When it's switched on, it will run continuously until it reaches 50% heat. The block update detector approach is actually very sensitive - in my builds, the reactor turns off within about 5 seconds of reaching 50%. Because of this sensitivity, I can use a very crude clock for turning the reactor back on again. If it sometimes turns on again immediately, that doesn't matter, as the BUD system will turn back off again fast if it's too hot. An independent timer that fires every minute or so is sufficient.
So here are the rest of the components I used. The detector is based on pistons, and the pistons are placed facing outwards around 3 sides of the bottom of 5x5x5 cube containing the reactor. Each piston is primed by powering the block beneath it using a repeater, and it is kept on initially by a redstone wire some distance above. You power the repeater, then the wire, then depower the repeater, then the wire - but the piston will stay extended until a block update occurs. The vertical layout is repeater powered block, piston, block, block, redstone.
The big advantage of this detector is that if you put these pistons next to each other horizontally, they set each other off.
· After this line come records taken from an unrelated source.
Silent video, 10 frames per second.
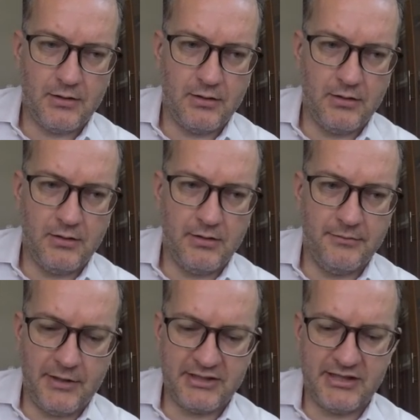
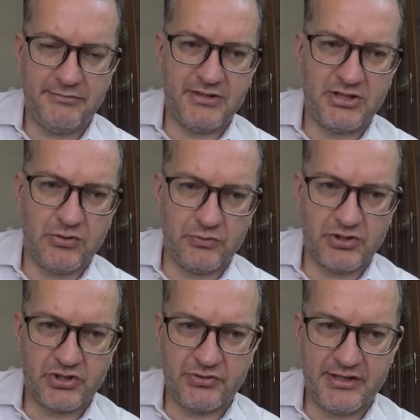Actually, let me just launch
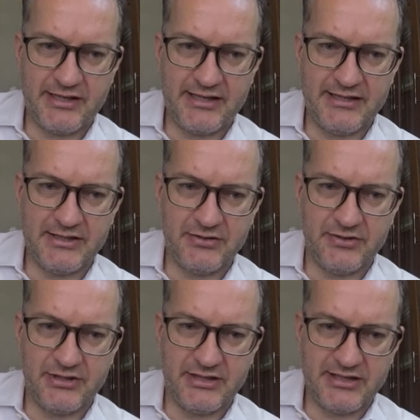screen key so that you
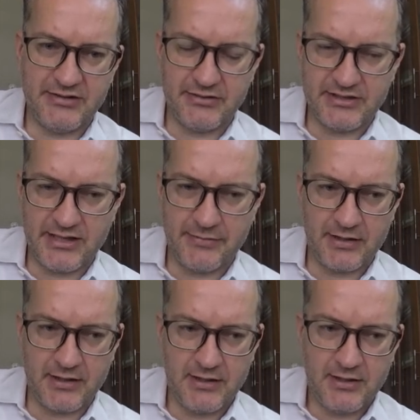can see what I'm typing.
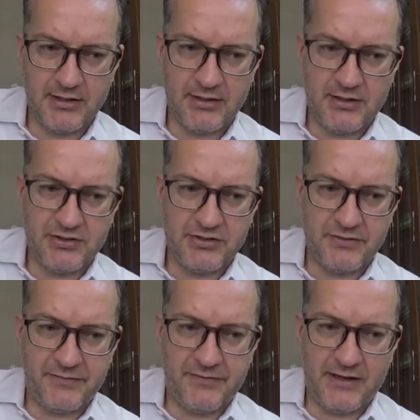So
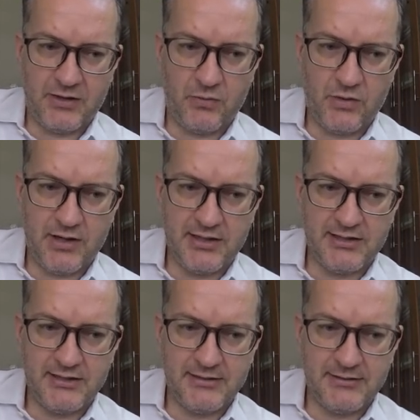file
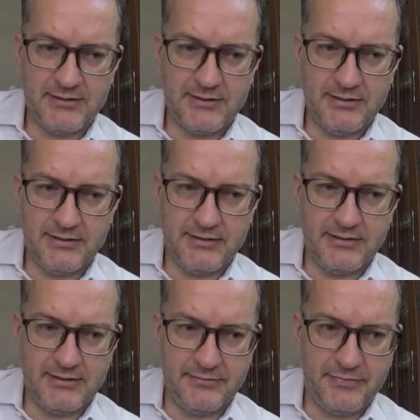one.
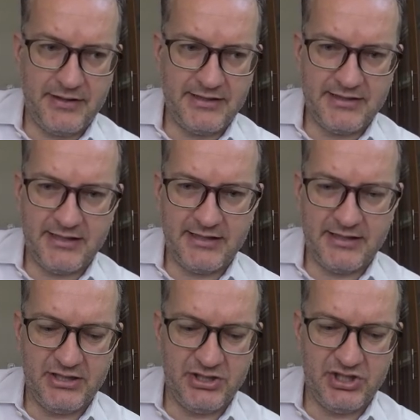Paste that
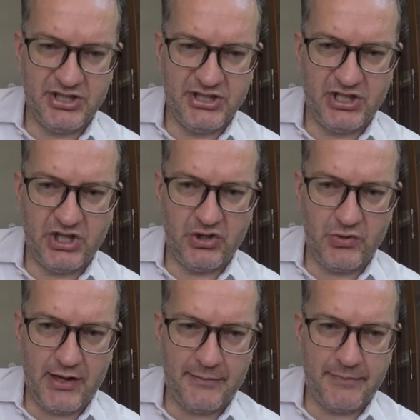in
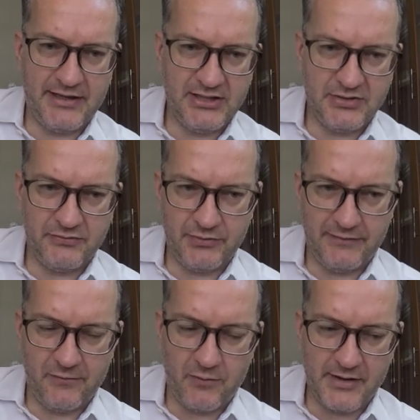GQAP to
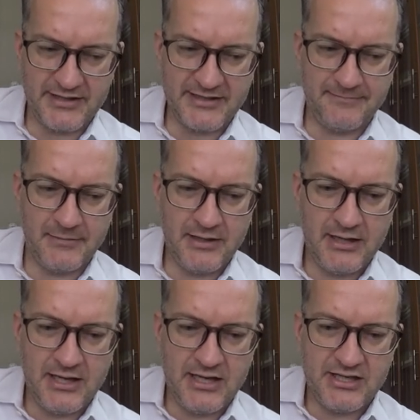reformat it.
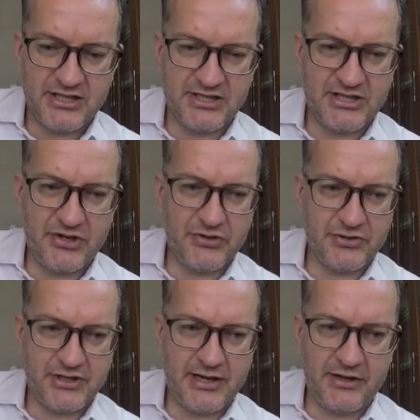
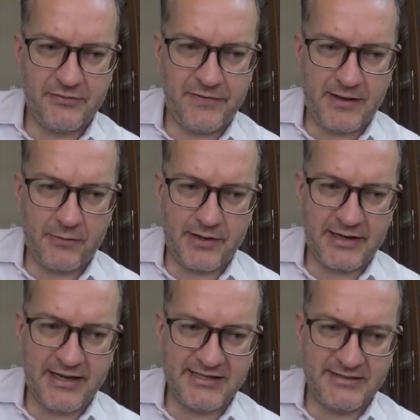So now file one
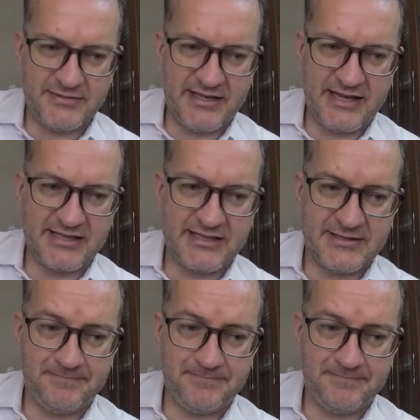has some text,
Any block update detected by any of the pistons causes a chain reaction of updates, causing all the pistons surrounding the reactor to retract. I'll leave the problem of turning that into a redstone signal to power off the reactor to you....
All of this stuff ought to be in a single chunk for safety, and that's doable.
The simplest reset / repower clock is two circles of repeaters - one slightly quicker than the other - and a circuit that only fires when both circles have a signal at the same local point. It's not terribly safety critical - although I also added an edge detector circuit inside the chunk to ensure I had no problems if the clock unloaded in the powered-on state to ensure I didn't get stuck in continual reset. (You can make an edge detector with a torch and delayed repeater at the end of a line - if both torch and repeater are off, you have an edge..)
Anyway - it's an arguably safer alternative to perfectly balanced reactors which are manually preheated - I enjoyed making one, and thought I'd pass the idea on.